> **About this exercise**: If an entry holds an image, leave that image out and transcribe everything else exactly.

> **Dataset**:
- Opening Delimiter -

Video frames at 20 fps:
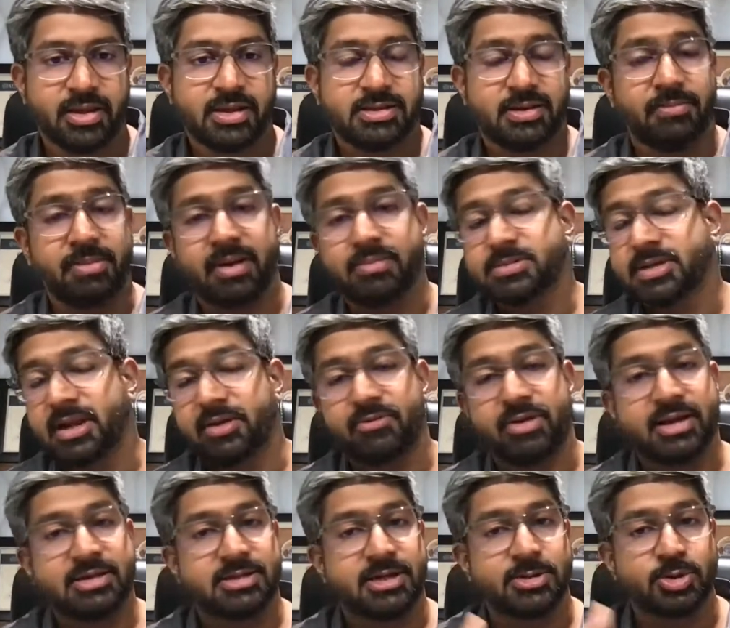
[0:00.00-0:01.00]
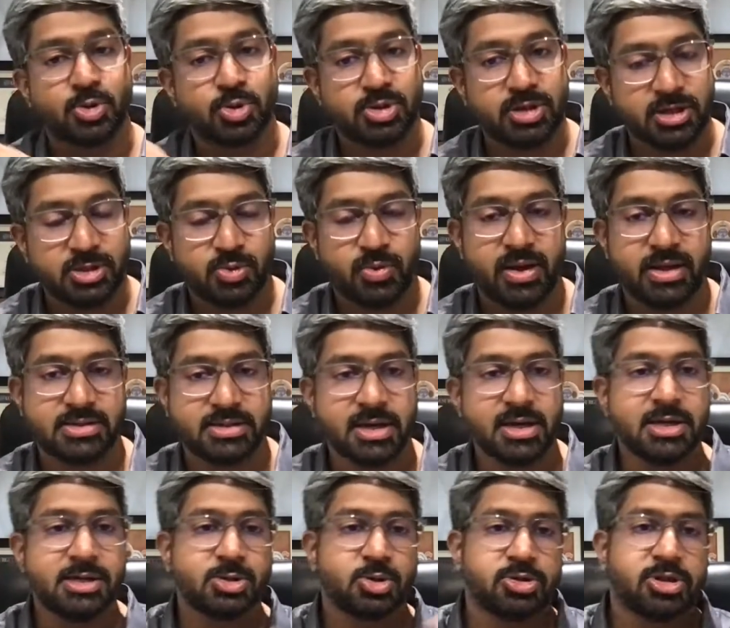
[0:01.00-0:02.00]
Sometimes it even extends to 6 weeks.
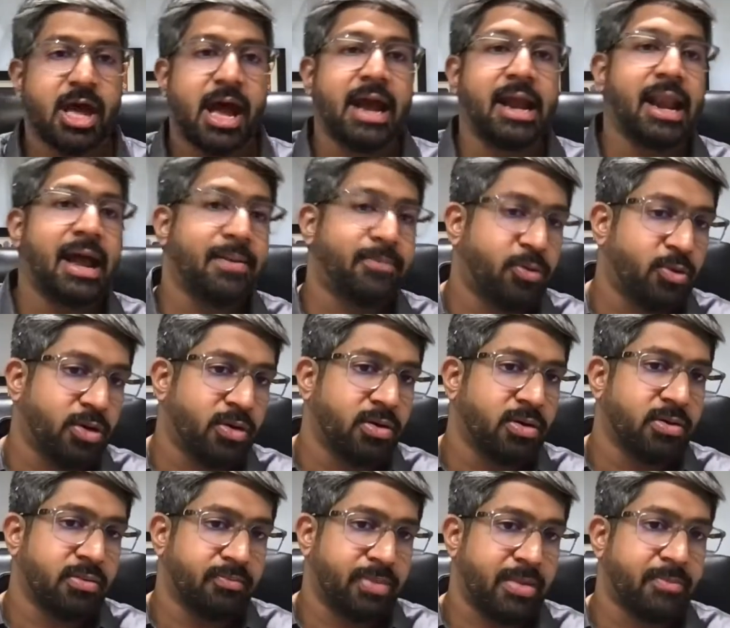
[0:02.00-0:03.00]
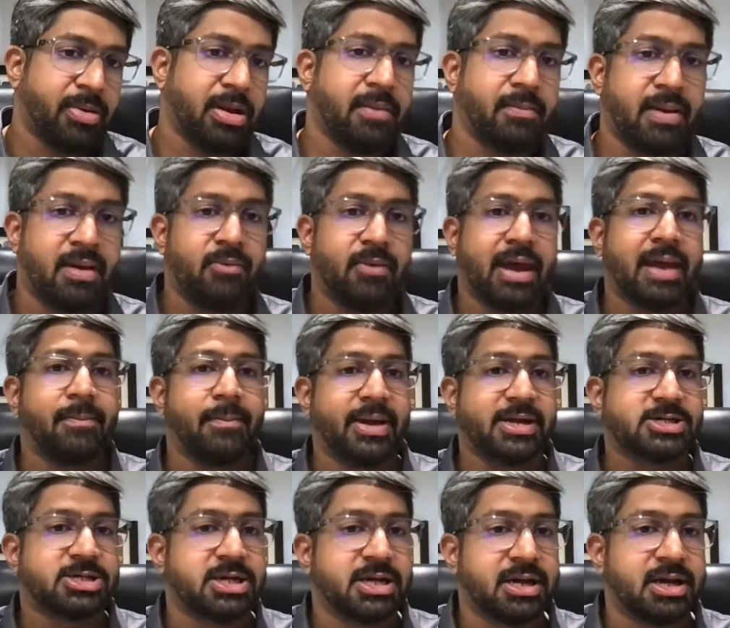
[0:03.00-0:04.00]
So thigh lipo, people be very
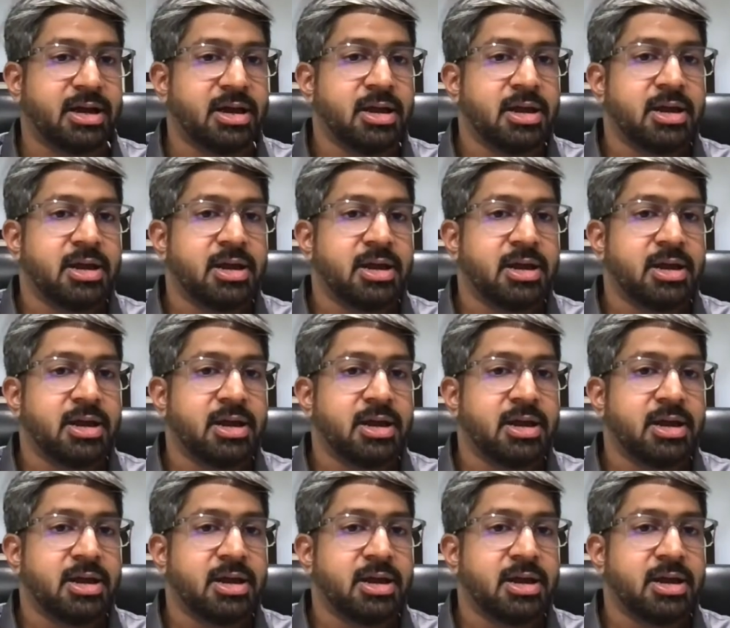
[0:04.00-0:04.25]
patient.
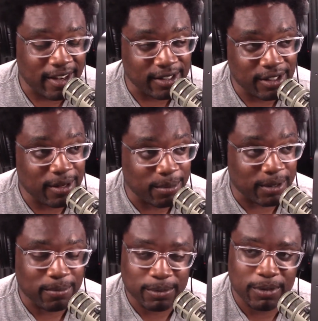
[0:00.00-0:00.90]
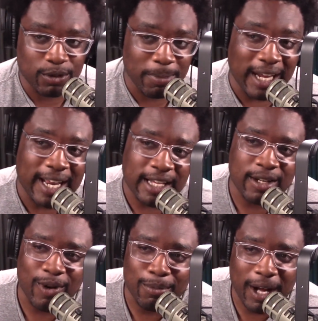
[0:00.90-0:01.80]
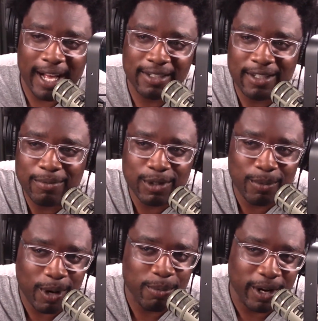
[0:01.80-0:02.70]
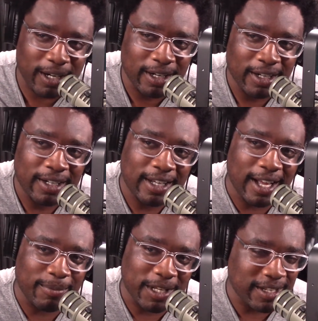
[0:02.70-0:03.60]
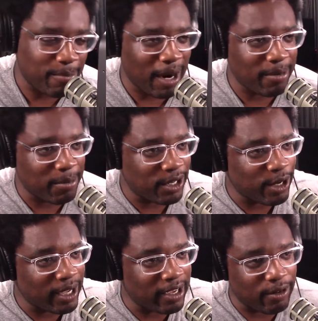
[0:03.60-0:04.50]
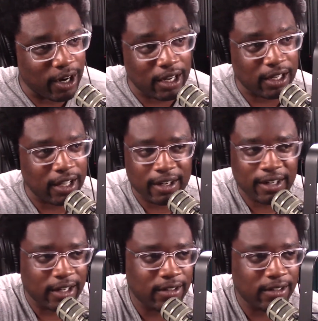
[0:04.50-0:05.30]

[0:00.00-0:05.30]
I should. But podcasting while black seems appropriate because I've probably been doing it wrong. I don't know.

- Closing Delimiter -

> **Task response**:
Video frames at 20 fps:
[0:00.00-0:01.00]
[0:01.00-0:02.00]
Sometimes it even extends to 6 weeks.
[0:02.00-0:03.00]
[0:03.00-0:04.00]
So thigh lipo, people be very
[0:04.00-0:04.25]
patient.
[0:00.00-0:00.90]
[0:00.90-0:01.80]
[0:01.80-0:02.70]
[0:02.70-0:03.60]
[0:03.60-0:04.50]
[0:04.50-0:05.30]

[0:00.00-0:05.30]
I should. But podcasting while black seems appropriate because I've probably been doing it wrong. I don't know.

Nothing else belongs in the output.